Google Workspace Allowlisting Guide

Allowlisting guide for Google mailboxes on Phin's Platform.

Step 1: Allowlisting domains

Follow these instructions to add our dedicated domains to your approved senders list in Google Workspace. You will need to create an address list with the domains listed below.

Our dedicated sending domains:

phinsecurity.com,notificationhandler.com,amazingdealz.net,coronacouncil.org,couponstash.net,creditsafetyteam.com,shippingalerts.com,berrysupply.net,autheticate.com,betterphish.com

Step 2: Allowlisting IPs

Follow these instructions to add our dedicated sending IPs below to your Google Workspace allowlist.
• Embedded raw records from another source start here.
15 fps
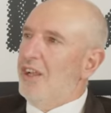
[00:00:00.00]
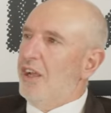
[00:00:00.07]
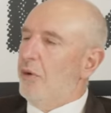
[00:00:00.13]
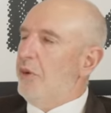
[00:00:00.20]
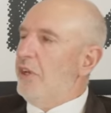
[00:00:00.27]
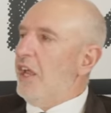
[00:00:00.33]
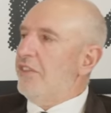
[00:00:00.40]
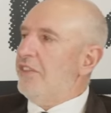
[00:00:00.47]
I
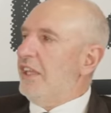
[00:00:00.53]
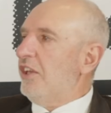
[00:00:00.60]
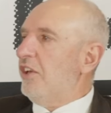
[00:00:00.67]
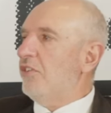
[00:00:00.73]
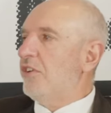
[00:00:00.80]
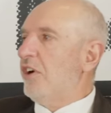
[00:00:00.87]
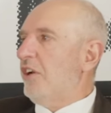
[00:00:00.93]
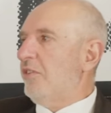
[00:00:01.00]
mean, I think
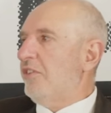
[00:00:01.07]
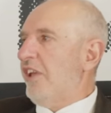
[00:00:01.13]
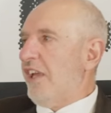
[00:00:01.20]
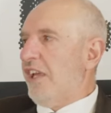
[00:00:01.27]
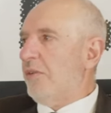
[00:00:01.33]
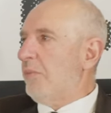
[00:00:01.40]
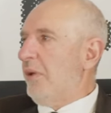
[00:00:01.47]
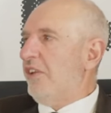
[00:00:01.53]
you've got to
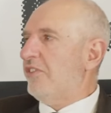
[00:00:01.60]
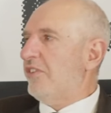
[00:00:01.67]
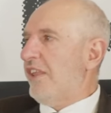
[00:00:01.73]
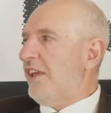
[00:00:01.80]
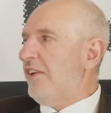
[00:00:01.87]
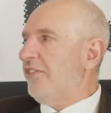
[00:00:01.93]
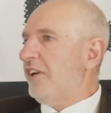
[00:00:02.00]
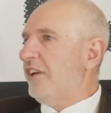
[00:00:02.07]
say at best South
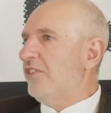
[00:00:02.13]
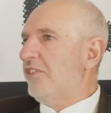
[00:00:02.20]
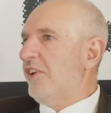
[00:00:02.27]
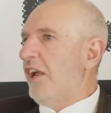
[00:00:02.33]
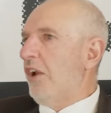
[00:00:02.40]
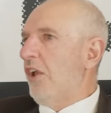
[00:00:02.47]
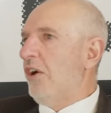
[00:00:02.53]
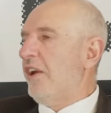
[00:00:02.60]
Africa is
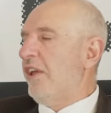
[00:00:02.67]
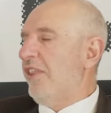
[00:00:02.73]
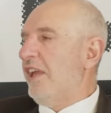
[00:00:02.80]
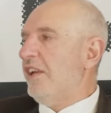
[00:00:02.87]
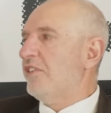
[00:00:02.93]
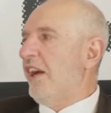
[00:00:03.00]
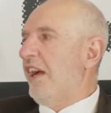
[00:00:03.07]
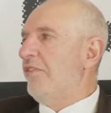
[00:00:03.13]
no longer
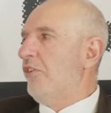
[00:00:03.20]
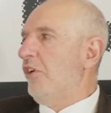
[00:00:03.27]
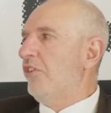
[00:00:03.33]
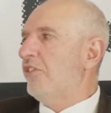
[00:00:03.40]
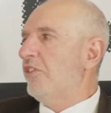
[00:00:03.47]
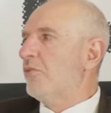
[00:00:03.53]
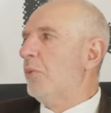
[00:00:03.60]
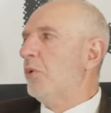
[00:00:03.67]
that
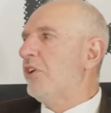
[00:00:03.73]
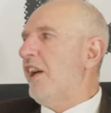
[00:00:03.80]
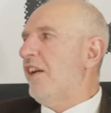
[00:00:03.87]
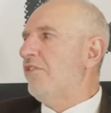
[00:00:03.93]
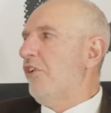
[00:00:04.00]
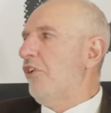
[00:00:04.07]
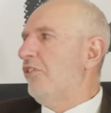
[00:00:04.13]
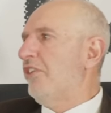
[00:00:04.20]
diverse. It's more
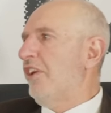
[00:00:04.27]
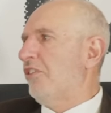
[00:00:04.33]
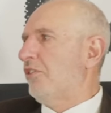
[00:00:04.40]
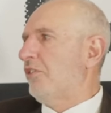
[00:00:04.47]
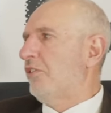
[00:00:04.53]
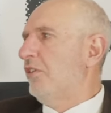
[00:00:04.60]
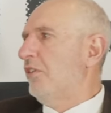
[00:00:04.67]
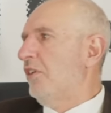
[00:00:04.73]

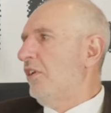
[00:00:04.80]
diverse-ish.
Our dedicated sending IPs:

Phishing emails: 198.2.177.227, 198.244.59.179, 35.237.125.73
Training emails: 198.2.178.214

Note: It is up to you as the admin to determine the level of bypass you want to implement.

For example, the following options bypass spam filters similarly, but their messaging is different, as one hides suspicious email warnings.

Bypass spam filters and hide warnings for messages from senders or domains in selected lists
Bypass spam filters for messages from senders or domains in selected lists

Step 3: Whitelist by Content Compliance in Google Workspace

Follow these instructions to add our dedicated sending IPs below to your Google Workspace allowlist.

Log in to your Google Admin portal and select Apps.
Select Google Workspace.
In the Showing status for apps in all organizational units area, click Gmail.
In the Gmail area, click Compliance.
Navigate to the Content compliance section.
Click Configure. (Note: If you have previously created a content compliance rule, this option will be called Add Another Rule.)
After you click Configure or Add Another Rule, configure your content compliance by following the steps below:
1. In the Email Messages to Affect area, select the Inbound check box.
2. In the If ANY of the following match the message area, create an expression with the following settings:
  1. From the first drop-down menu, select Metadata match.
  2. From the Attribute dropdown menu, select Source IP.
  3. From the Match type drop-down menu, select Source IP is within the following range.
  4. In the Source IP, which is within the following range field, enter one of Phin's IP addresses. For the most up-to-date list of our IP addresses, see the our IP Addresses.
  5. Click Save.
3. Repeat the three steps above for each of our IP addresses.
4. In the If ANY of the following match the message section, add another expression with the settings in the screenshot and list below:
  1. From the first drop-down menu, select Advanced content match.
  2. From the Location drop-down menu, select Full headers.
  3. From the Match type drop-down menu, select Contains text.
  4. In the Content field, enter your custom header. (How to enable a custom header)
  5. Click Save.
5. In the If the above expressions match, do the following area, select the check boxes in the screenshot and list below:
  1. Under Spam, select the Bypass spam filter for this message check box.

We recommend setting up a test phishing campaign for yourself or a small group of users. This test phishing campaign can help ensure that your whitelisting was successful. The setting may take up to an hour to deploy to all users, so wait at least an hour before testing.